**WHAT TO DO**
Among the entries, how many lines carry the string "video"? Give the number and nothing else.

Stored entries:
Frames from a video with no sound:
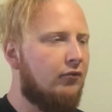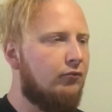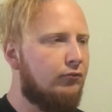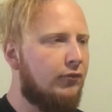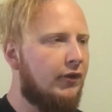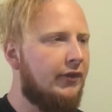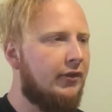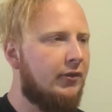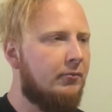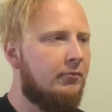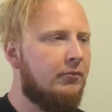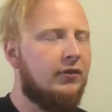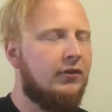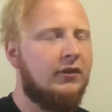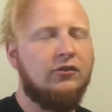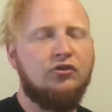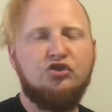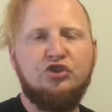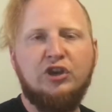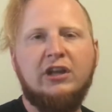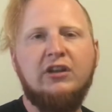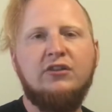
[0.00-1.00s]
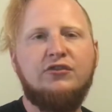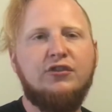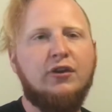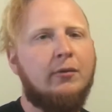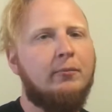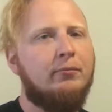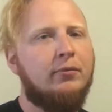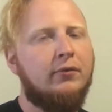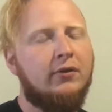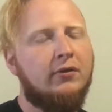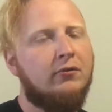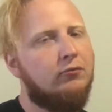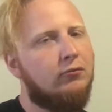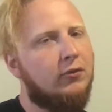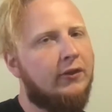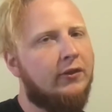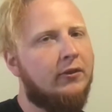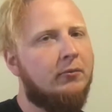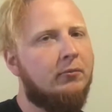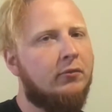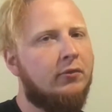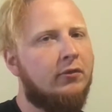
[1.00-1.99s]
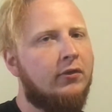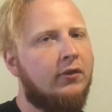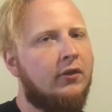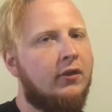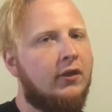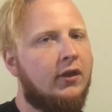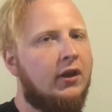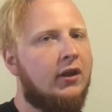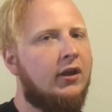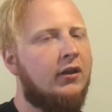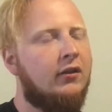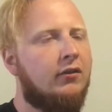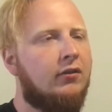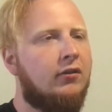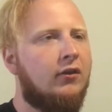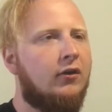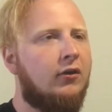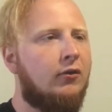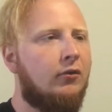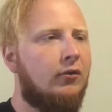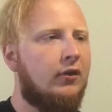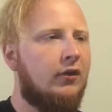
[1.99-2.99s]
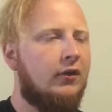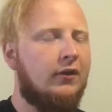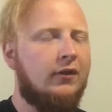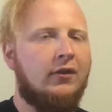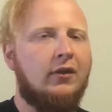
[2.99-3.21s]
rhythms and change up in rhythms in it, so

==

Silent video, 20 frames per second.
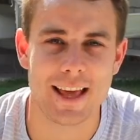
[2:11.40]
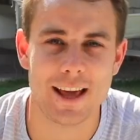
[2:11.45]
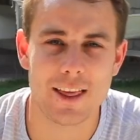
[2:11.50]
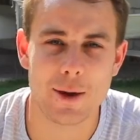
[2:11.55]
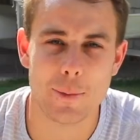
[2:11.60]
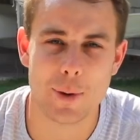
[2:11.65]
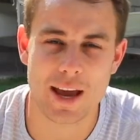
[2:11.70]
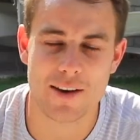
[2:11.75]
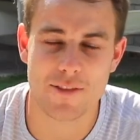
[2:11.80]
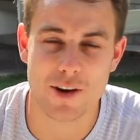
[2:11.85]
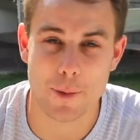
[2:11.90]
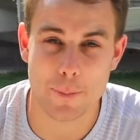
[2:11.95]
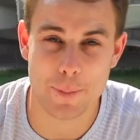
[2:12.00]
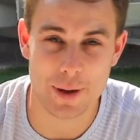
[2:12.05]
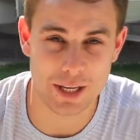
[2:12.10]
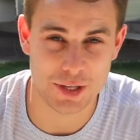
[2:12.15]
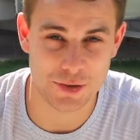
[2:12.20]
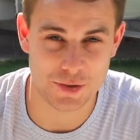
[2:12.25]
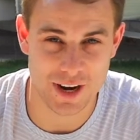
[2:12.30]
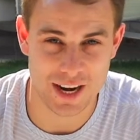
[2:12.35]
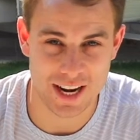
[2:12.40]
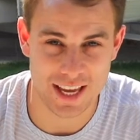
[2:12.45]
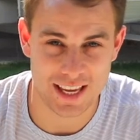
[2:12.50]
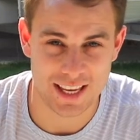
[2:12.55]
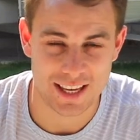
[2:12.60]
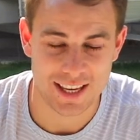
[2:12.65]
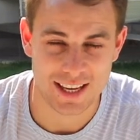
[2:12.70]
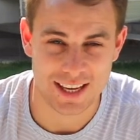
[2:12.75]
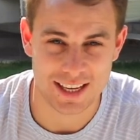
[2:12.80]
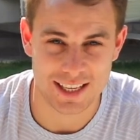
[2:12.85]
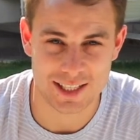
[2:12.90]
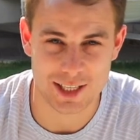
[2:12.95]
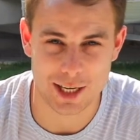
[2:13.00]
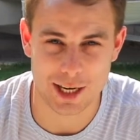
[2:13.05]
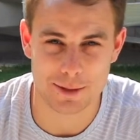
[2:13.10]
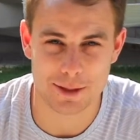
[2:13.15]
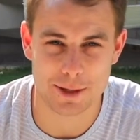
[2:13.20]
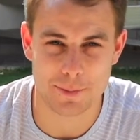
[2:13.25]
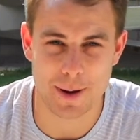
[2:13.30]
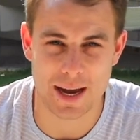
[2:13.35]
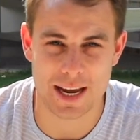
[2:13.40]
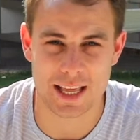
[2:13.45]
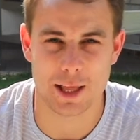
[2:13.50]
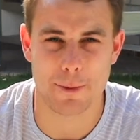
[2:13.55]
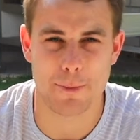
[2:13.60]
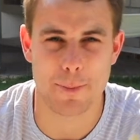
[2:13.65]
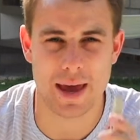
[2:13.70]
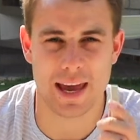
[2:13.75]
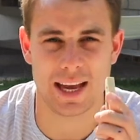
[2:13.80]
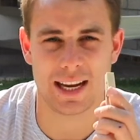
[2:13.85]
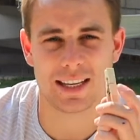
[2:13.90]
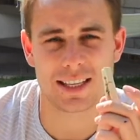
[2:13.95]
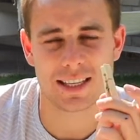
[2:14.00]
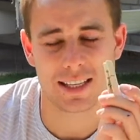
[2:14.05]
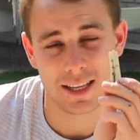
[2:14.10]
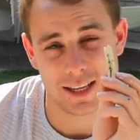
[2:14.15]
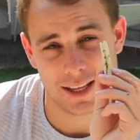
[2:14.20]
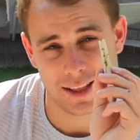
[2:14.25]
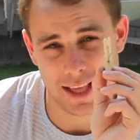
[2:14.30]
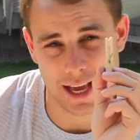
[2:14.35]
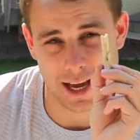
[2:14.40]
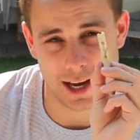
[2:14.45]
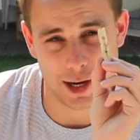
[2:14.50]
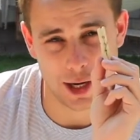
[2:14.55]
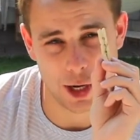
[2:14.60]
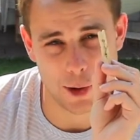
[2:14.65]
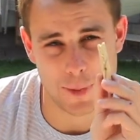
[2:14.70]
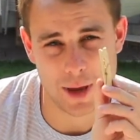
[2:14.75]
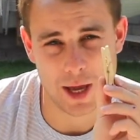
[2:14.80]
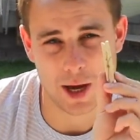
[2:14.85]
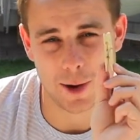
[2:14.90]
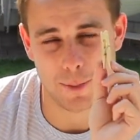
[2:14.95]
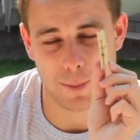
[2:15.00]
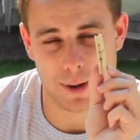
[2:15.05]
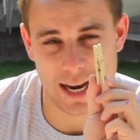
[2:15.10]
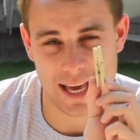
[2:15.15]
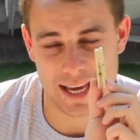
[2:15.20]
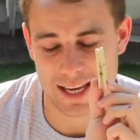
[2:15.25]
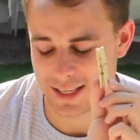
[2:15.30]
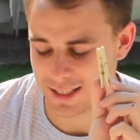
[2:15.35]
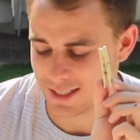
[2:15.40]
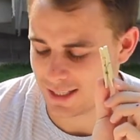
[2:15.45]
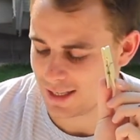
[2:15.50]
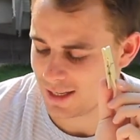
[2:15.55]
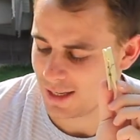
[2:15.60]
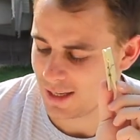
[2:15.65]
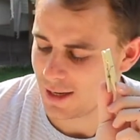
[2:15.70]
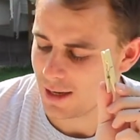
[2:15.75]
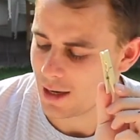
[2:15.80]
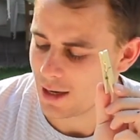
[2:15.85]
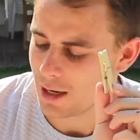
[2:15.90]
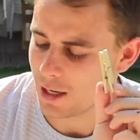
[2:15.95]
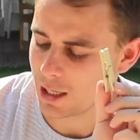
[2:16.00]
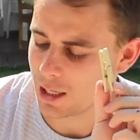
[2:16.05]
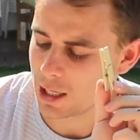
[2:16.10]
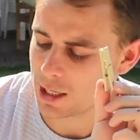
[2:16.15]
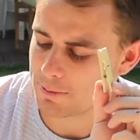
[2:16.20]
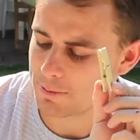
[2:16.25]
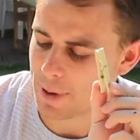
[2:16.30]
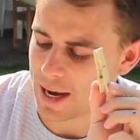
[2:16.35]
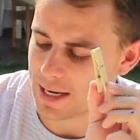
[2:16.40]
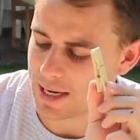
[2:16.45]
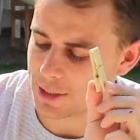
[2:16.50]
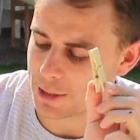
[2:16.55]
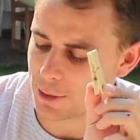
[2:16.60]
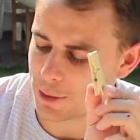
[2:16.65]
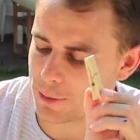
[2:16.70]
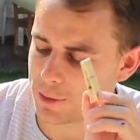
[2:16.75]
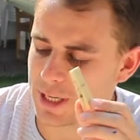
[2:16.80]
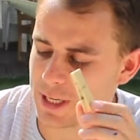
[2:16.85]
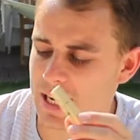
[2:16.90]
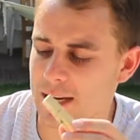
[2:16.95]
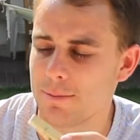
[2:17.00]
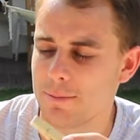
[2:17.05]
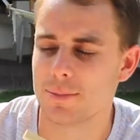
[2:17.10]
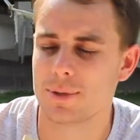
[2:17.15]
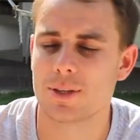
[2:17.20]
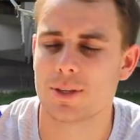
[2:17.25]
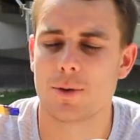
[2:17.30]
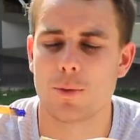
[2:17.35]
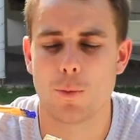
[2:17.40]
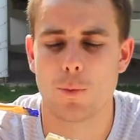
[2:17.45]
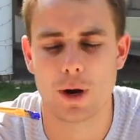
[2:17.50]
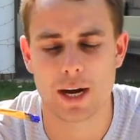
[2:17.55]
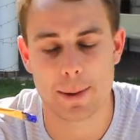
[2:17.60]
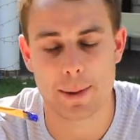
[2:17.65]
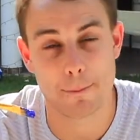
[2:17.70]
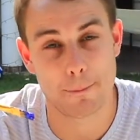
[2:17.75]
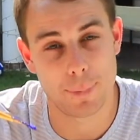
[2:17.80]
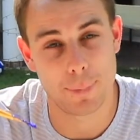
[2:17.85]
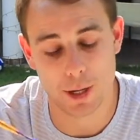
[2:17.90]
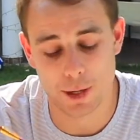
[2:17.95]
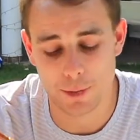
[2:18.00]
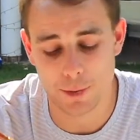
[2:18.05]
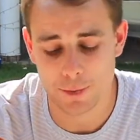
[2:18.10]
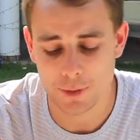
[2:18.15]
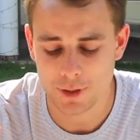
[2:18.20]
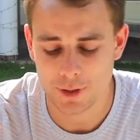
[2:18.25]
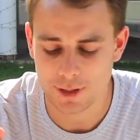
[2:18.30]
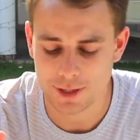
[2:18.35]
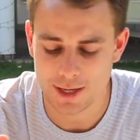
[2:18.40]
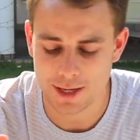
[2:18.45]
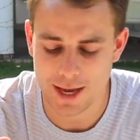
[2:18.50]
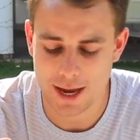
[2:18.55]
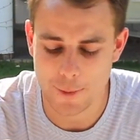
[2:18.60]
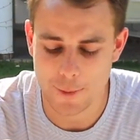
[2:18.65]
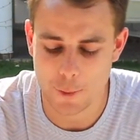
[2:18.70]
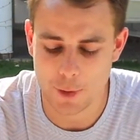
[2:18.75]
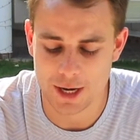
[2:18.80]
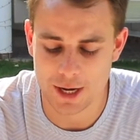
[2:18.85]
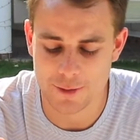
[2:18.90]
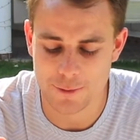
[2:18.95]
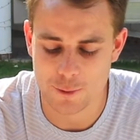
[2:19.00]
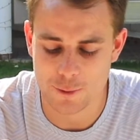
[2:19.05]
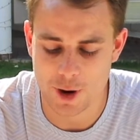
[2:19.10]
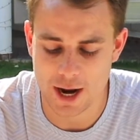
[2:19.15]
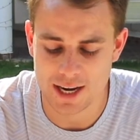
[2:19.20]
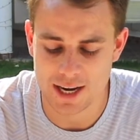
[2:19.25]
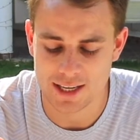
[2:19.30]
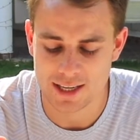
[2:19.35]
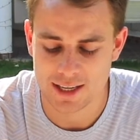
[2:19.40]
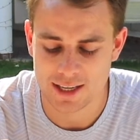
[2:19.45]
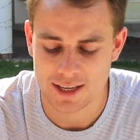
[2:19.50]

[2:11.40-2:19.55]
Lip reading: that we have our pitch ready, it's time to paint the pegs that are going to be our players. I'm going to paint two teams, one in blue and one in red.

--

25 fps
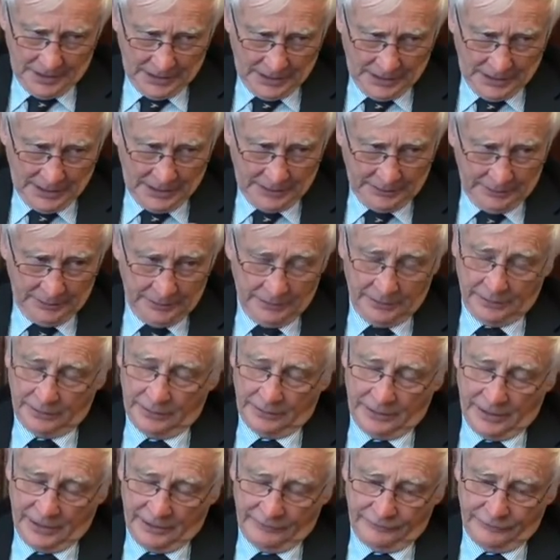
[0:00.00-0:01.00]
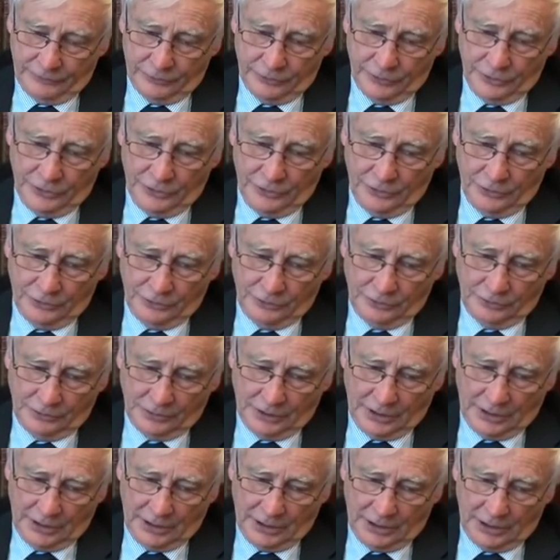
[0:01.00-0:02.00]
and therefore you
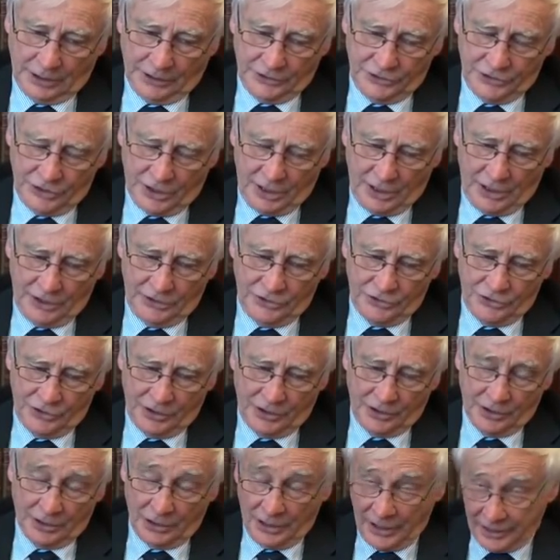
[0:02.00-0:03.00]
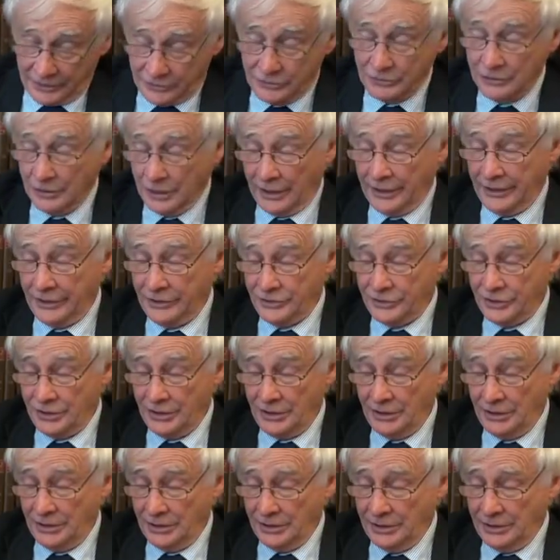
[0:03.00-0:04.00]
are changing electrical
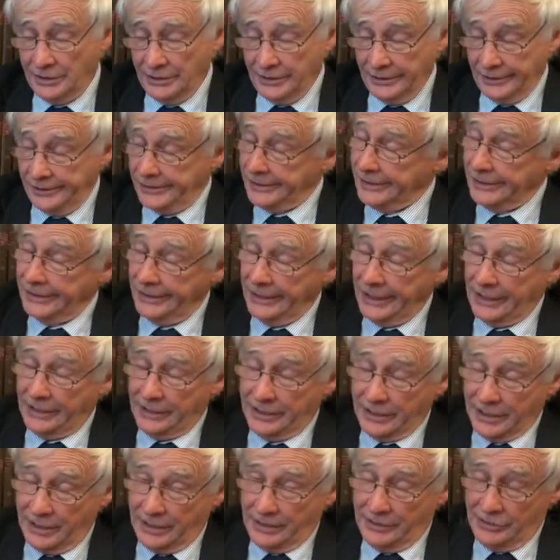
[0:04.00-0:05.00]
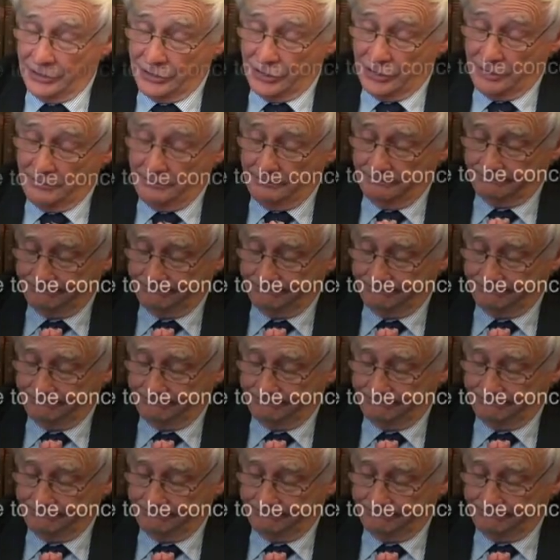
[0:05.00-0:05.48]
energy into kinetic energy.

**ANSWER FOR THIS EXERCISE**
2